Helicopter parents aren’t so bad after all …
... within reason. Involved parents provide their children with important advantages, including mentoring and economic support, giving them an edge in today's tough economy. Without this support, young people are more likely to make mistakes and damage their future prospects.
Few young adults who live at home are “mooching” off of their parents.
More often, they are using the time at home to gain necessary credentials and to save money for a more secure future. Launching too fast can cause serious setbacks down the road, so living at home during or even right after college can be a smart strategy for getting ahead.
Young people are not selfish and apolitical.
Their vision of political involvement is simply not a one-size-fits-all approach based on a collective goal. Their politics are highly individualized-and also very connected to digital media.
Some college debt can be a good thing for 20-somethings.
The average undergraduate college debt today is the equivalent of a car loan, and yet the return on a college degree has rarely been greater.

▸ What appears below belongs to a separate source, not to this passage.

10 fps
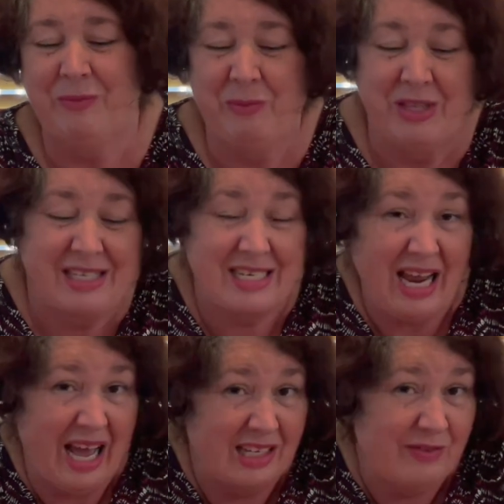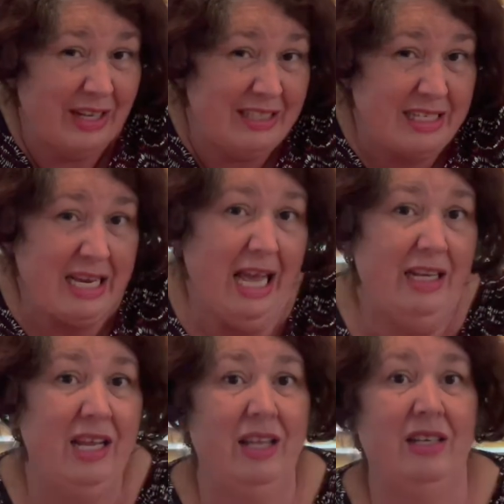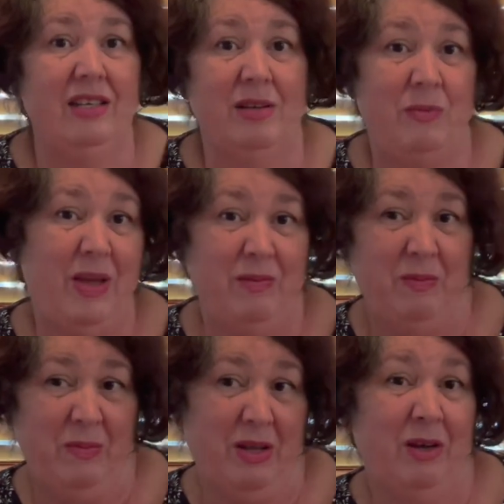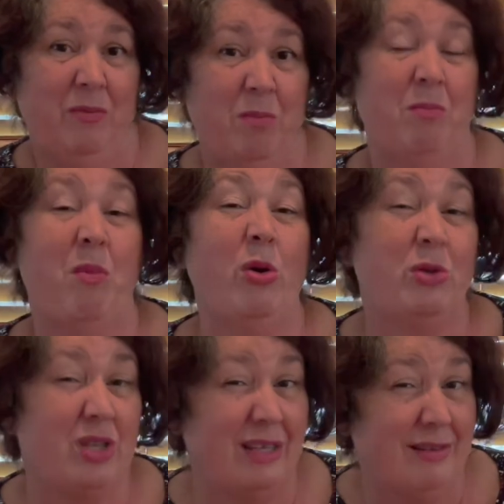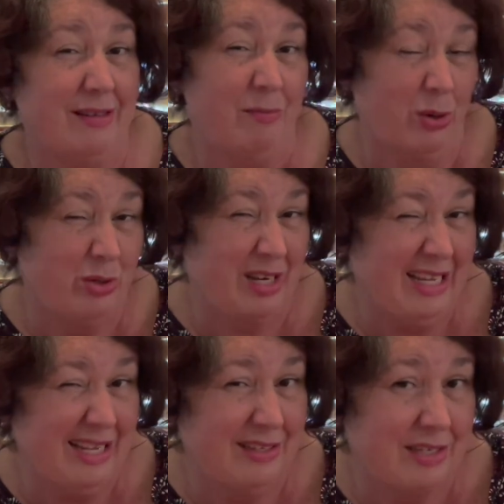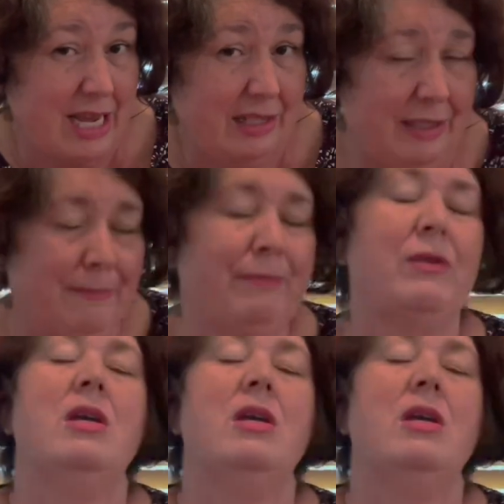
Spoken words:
the start of understanding and the mostly understanding.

Choosing not to take on college debt can be one of the costliest decisions a young person can make.
A slower transition to adulthood is often just the ticket in today’s tough economy.
Young adults who finish college and delay marriage and child-rearing get a much better start in life than those who leave the nest too early, settling for low-paying jobs and having children at a young age.
Job-hopping is not a sign of recklessness or questionable loyalty.
In this downsized and globalized economy, job-hopping is a smart professional strategy for the well-credentialed. It is job-shopping.
Young people in the U.S. have “sharply diverging destinies.”
One group—the “swimmers”—has the resources to take a slower path to adulthood. The other, much larger group—the “treaders”—does not, particularly in the wake of a recession that has undermined middle- and working-class families. The consequences can be devastating.
Marriage isn’t dead; it’s just delayed.
In most cases, this delay is not a sign of immaturity, but is instead an indication that young people are taking marriage seriously. Today’s young adults are often opting to ‘get all of their ducks in a row’ before committing to marriage and family.
A college degree still pays.
While most young people aspire to college, many are unprepared for it or have unrealistic, half-baked plans. In a knowledge economy, nothing is more damaging than foregoing higher education or failing at it.